» **What to do**: After locating the line with "[0:02.00-0:02.72]" in the entries below, set down exactly that line and each one after it to the end, skipping pictures.

» **Data supplied**:

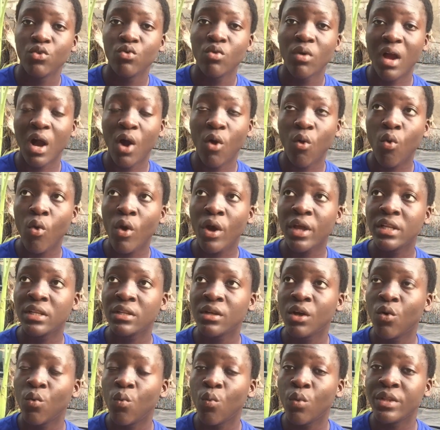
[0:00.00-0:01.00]
You can go
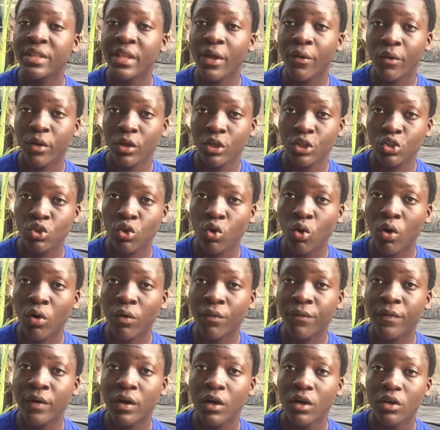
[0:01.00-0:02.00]
in with the
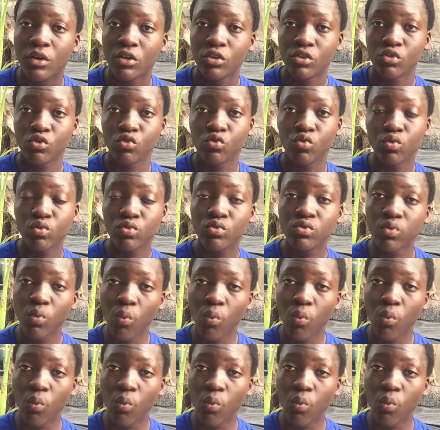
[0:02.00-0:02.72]
ratio of 2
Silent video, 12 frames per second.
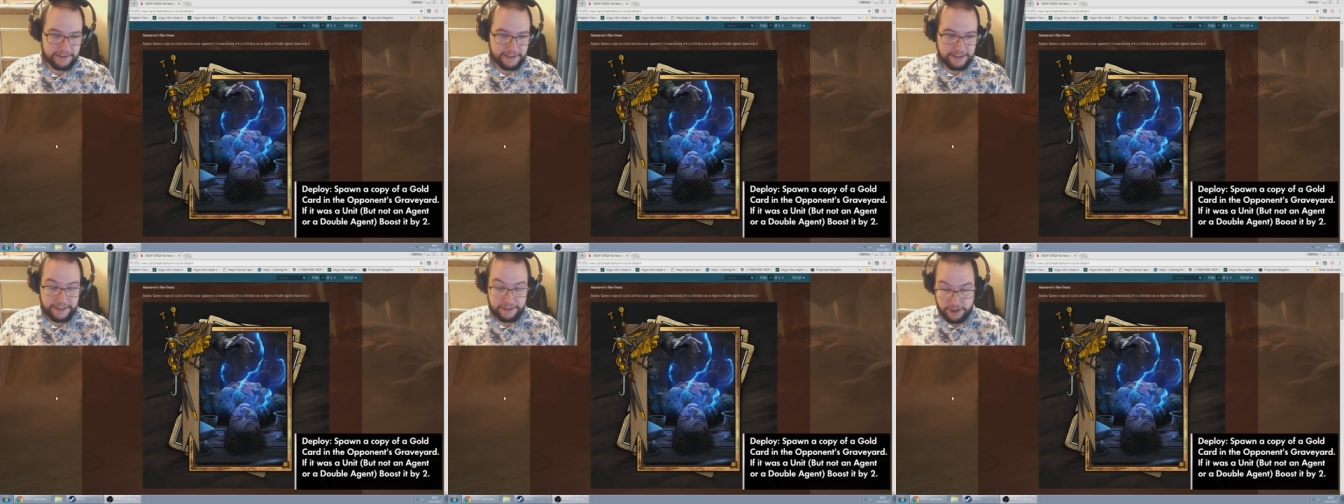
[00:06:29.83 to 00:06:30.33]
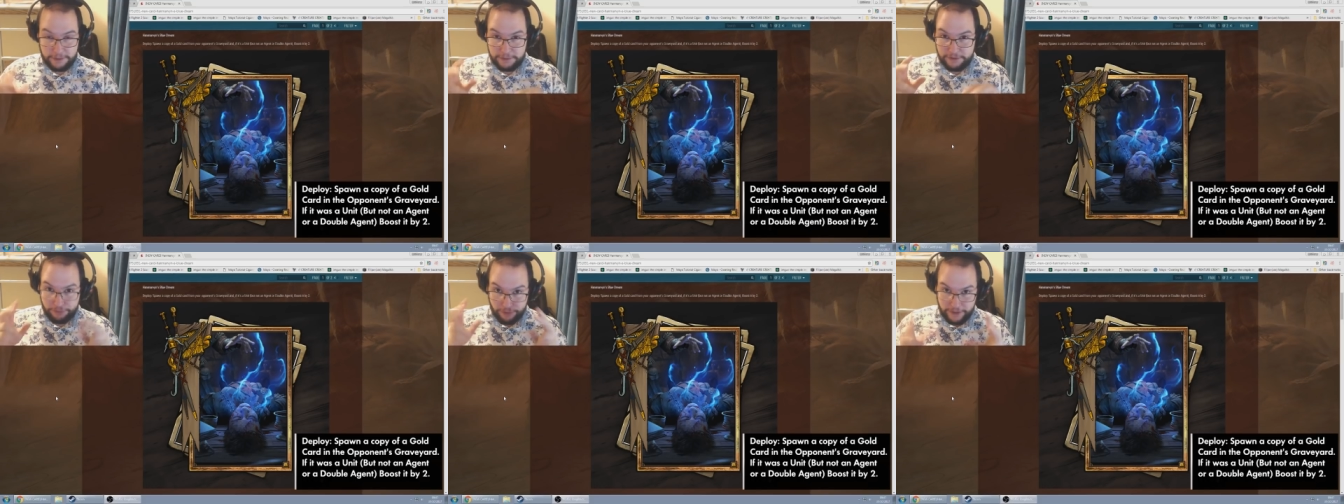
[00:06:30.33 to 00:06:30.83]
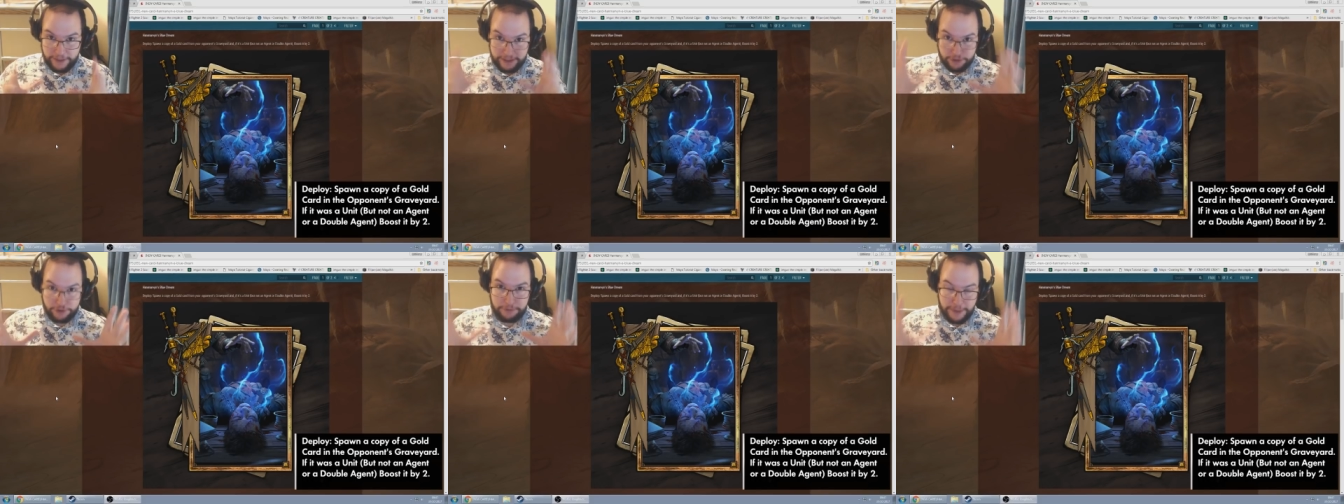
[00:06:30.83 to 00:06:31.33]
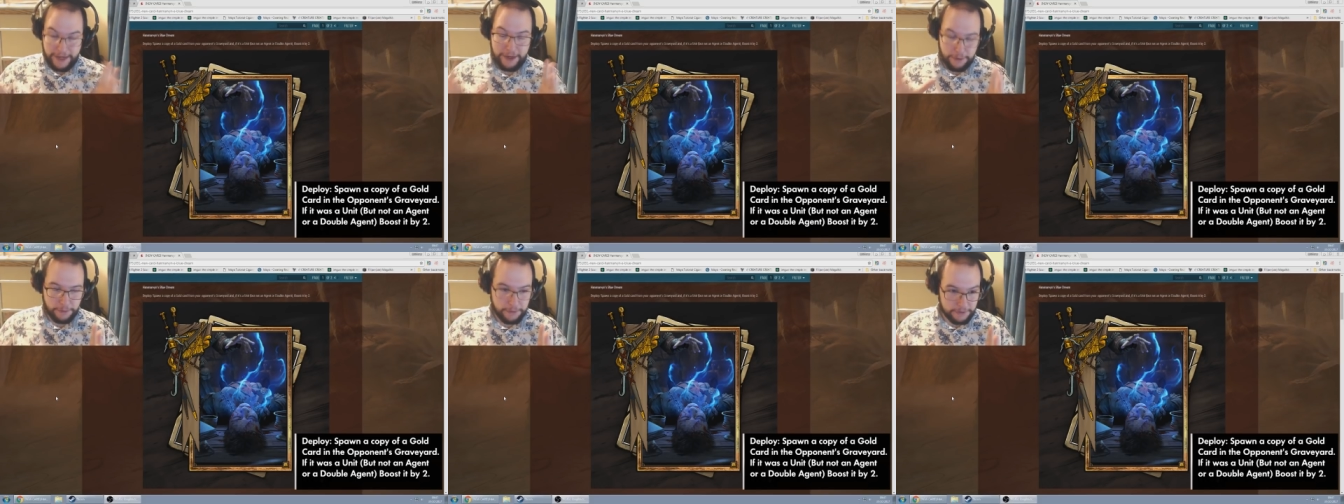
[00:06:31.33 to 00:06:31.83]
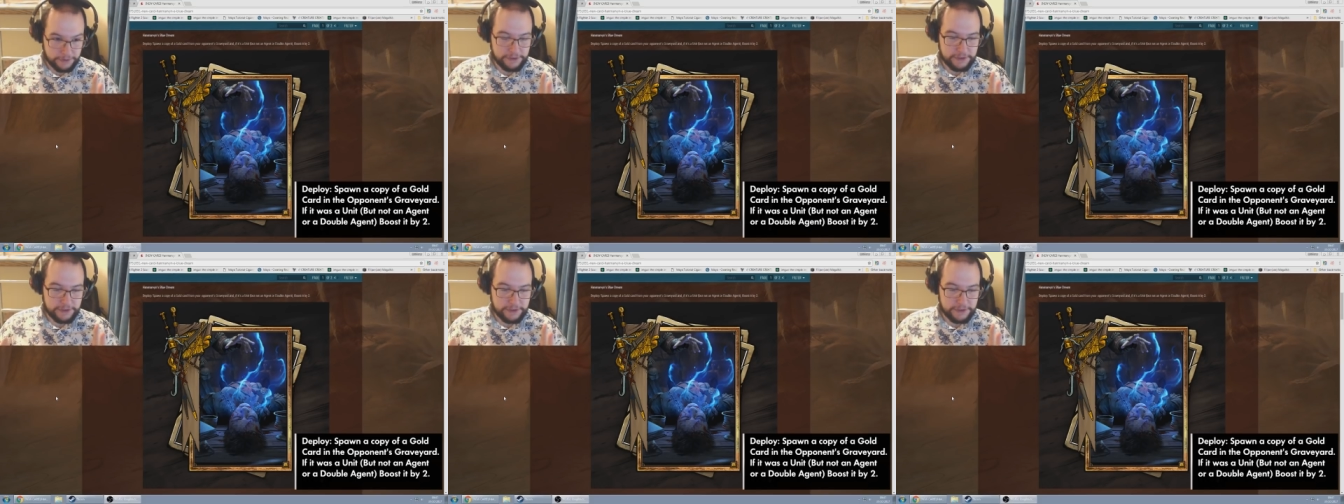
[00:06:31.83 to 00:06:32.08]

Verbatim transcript: in terms of really good power ones.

» **Response to this exercise**:
[0:02.00-0:02.72]
ratio of 2
Silent video, 12 frames per second.
[00:06:29.83 to 00:06:30.33]
[00:06:30.33 to 00:06:30.83]
[00:06:30.83 to 00:06:31.33]
[00:06:31.33 to 00:06:31.83]
[00:06:31.83 to 00:06:32.08]

Verbatim transcript: in terms of really good power ones.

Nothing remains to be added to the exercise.